**TASK DIRECTIONS**
Output every entry below exactly, without its pictures.
- Opening Delimiter -
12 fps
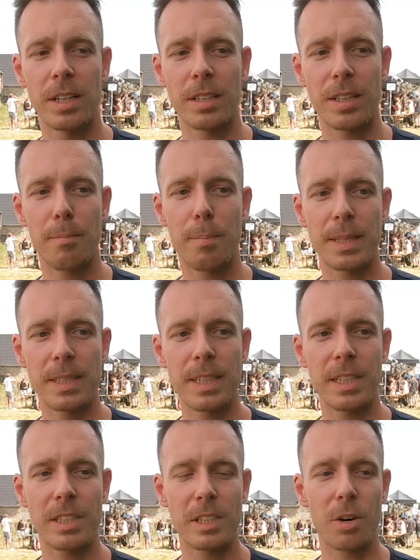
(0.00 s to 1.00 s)
the
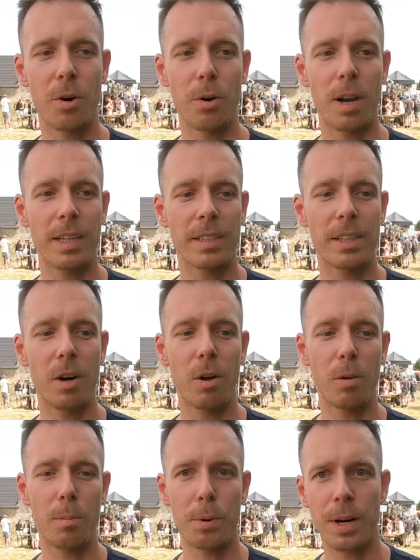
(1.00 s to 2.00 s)
business or like the
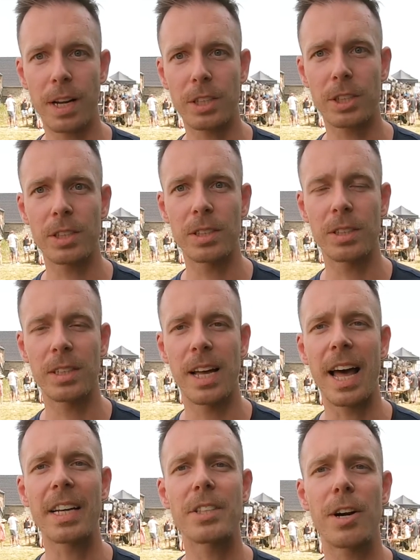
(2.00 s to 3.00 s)
whole production
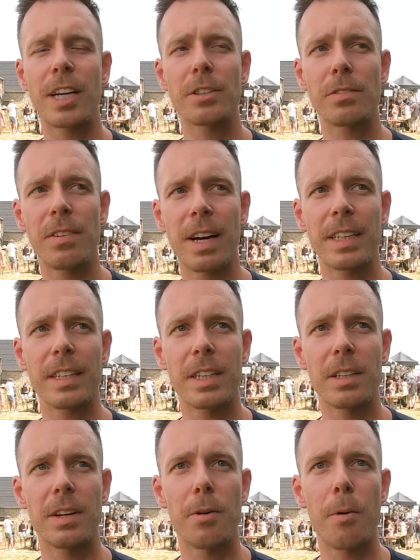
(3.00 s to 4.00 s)
and trying to find a
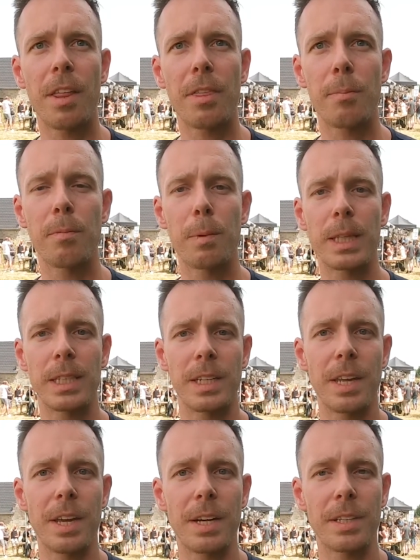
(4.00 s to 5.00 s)
rhythm within a
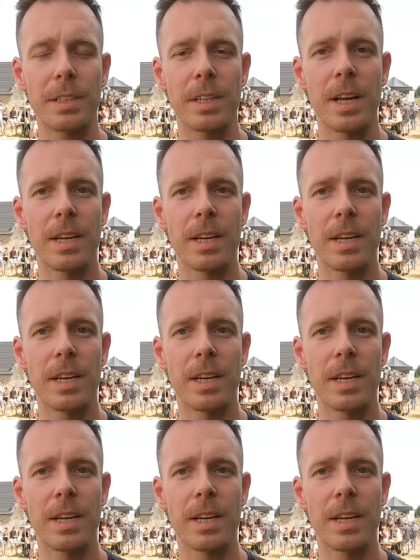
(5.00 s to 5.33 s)
year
- Closing Delimiter -
**EXPECTED OUTPUT**
12 fps
(0.00 s to 1.00 s)
the
(1.00 s to 2.00 s)
business or like the
(2.00 s to 3.00 s)
whole production
(3.00 s to 4.00 s)
and trying to find a
(4.00 s to 5.00 s)
rhythm within a
(5.00 s to 5.33 s)
year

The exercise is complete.